* Instructions for the task: Return the whole listing, line for line, without the pictures in it.

* Exercise data:
---*---

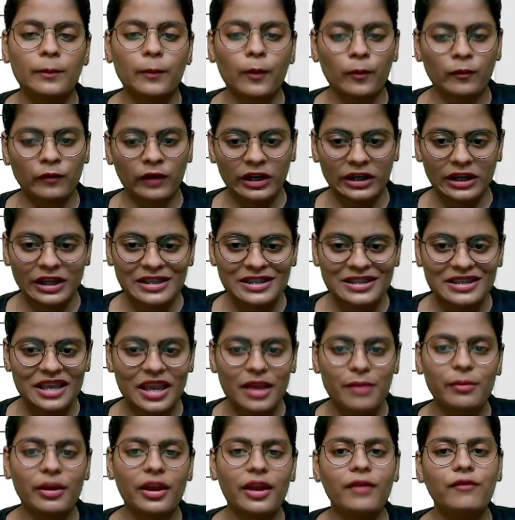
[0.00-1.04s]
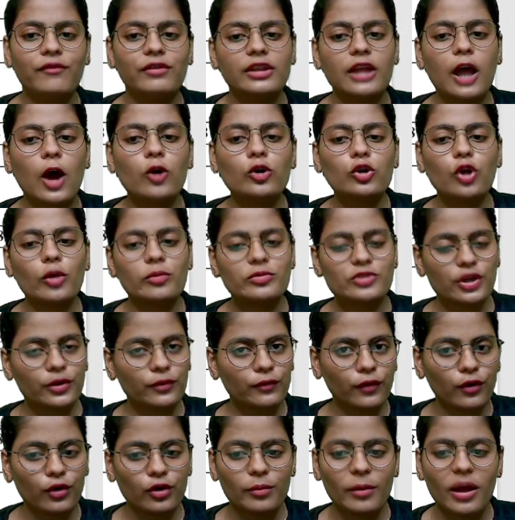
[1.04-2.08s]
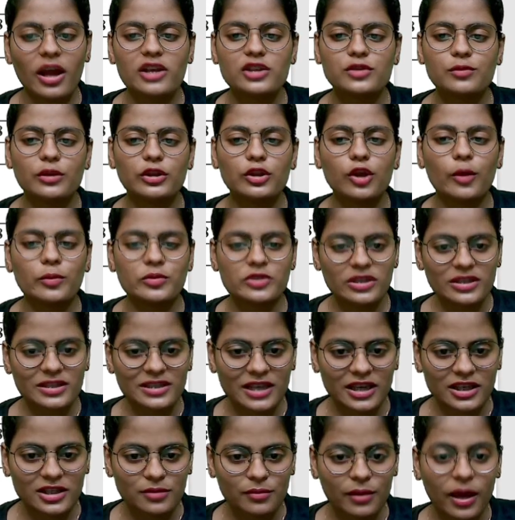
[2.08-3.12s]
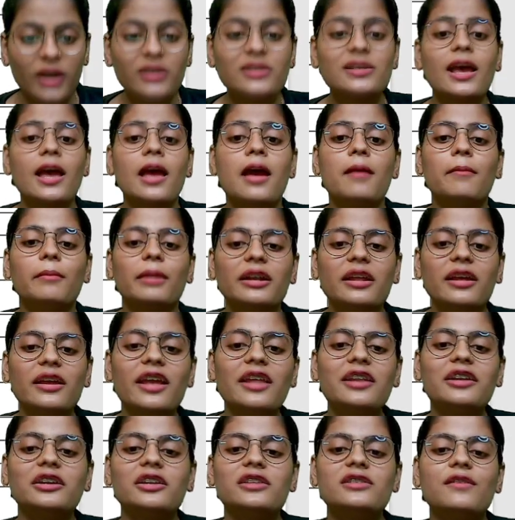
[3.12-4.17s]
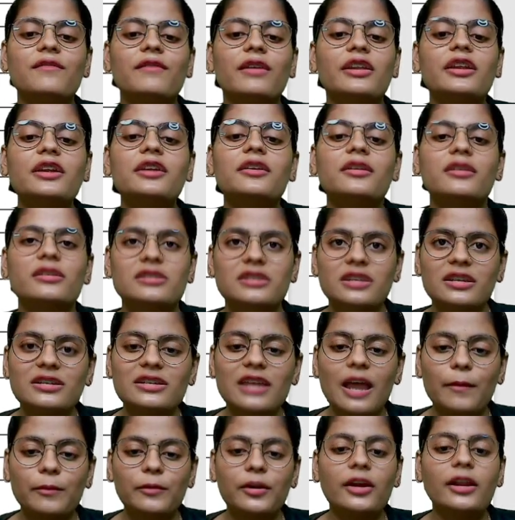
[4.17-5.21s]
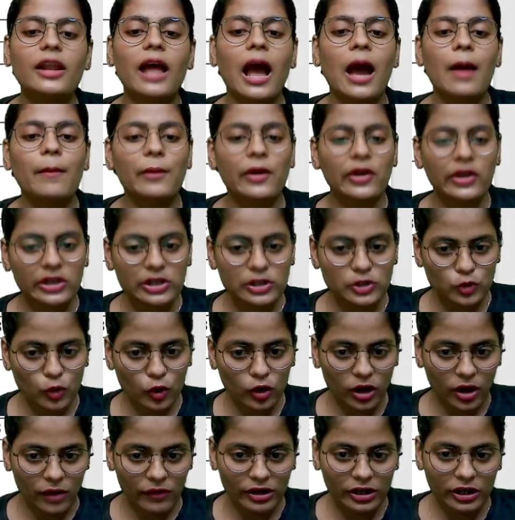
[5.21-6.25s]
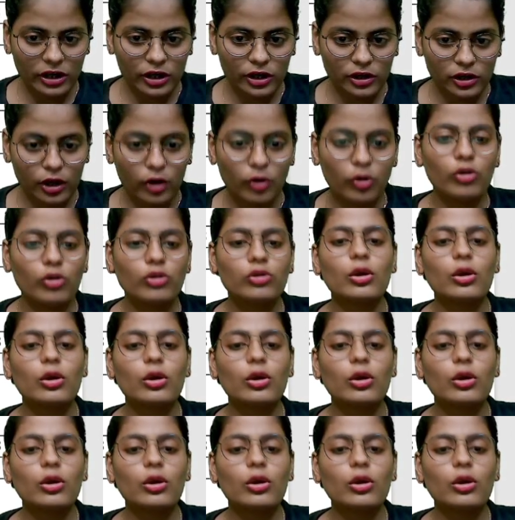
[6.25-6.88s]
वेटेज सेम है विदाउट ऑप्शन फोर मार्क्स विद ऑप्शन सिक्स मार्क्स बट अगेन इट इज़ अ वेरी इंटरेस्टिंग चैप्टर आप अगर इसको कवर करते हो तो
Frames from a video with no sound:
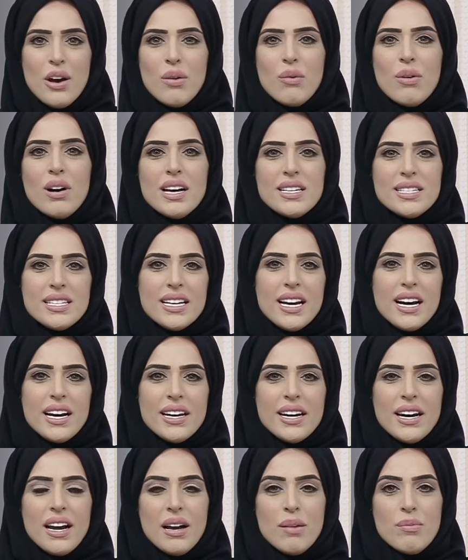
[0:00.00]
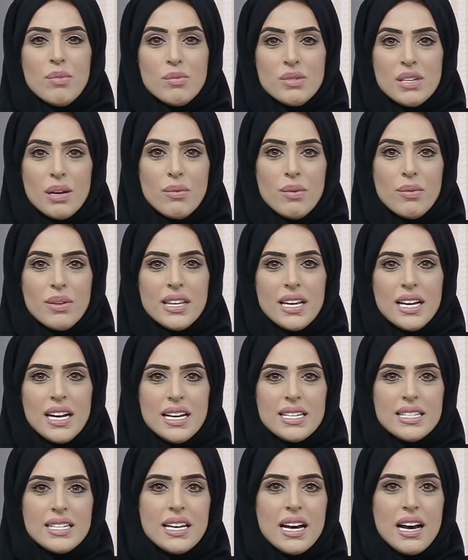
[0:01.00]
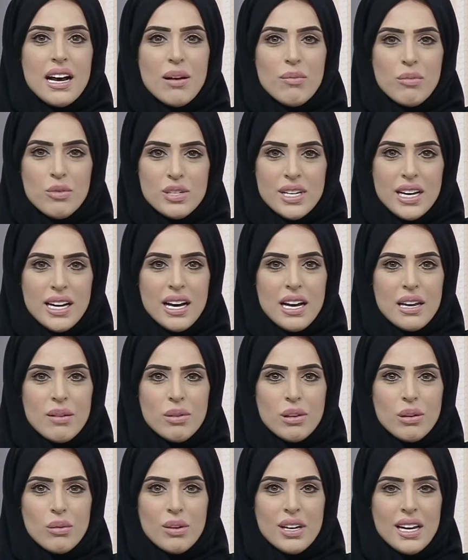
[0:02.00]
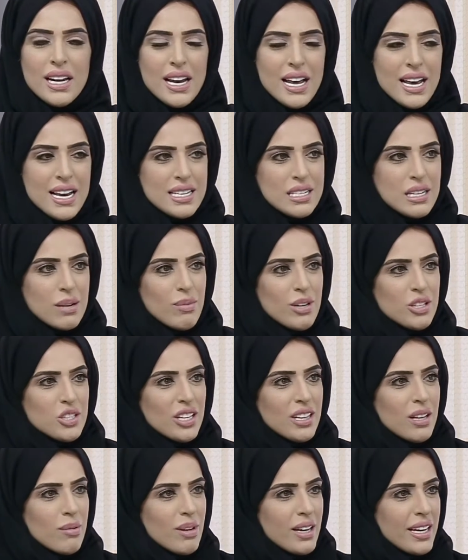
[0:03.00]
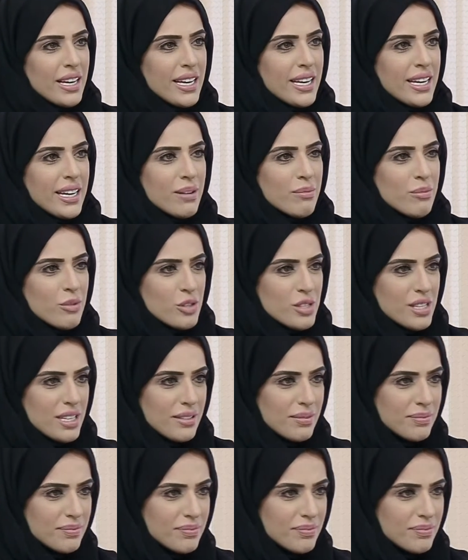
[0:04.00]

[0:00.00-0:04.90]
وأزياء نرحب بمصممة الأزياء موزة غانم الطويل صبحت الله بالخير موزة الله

---*---

* Response:
[0.00-1.04s]
[1.04-2.08s]
[2.08-3.12s]
[3.12-4.17s]
[4.17-5.21s]
[5.21-6.25s]
[6.25-6.88s]
वेटेज सेम है विदाउट ऑप्शन फोर मार्क्स विद ऑप्शन सिक्स मार्क्स बट अगेन इट इज़ अ वेरी इंटरेस्टिंग चैप्टर आप अगर इसको कवर करते हो तो
Frames from a video with no sound:
[0:00.00]
[0:01.00]
[0:02.00]
[0:03.00]
[0:04.00]

[0:00.00-0:04.90]
وأزياء نرحب بمصممة الأزياء موزة غانم الطويل صبحت الله بالخير موزة الله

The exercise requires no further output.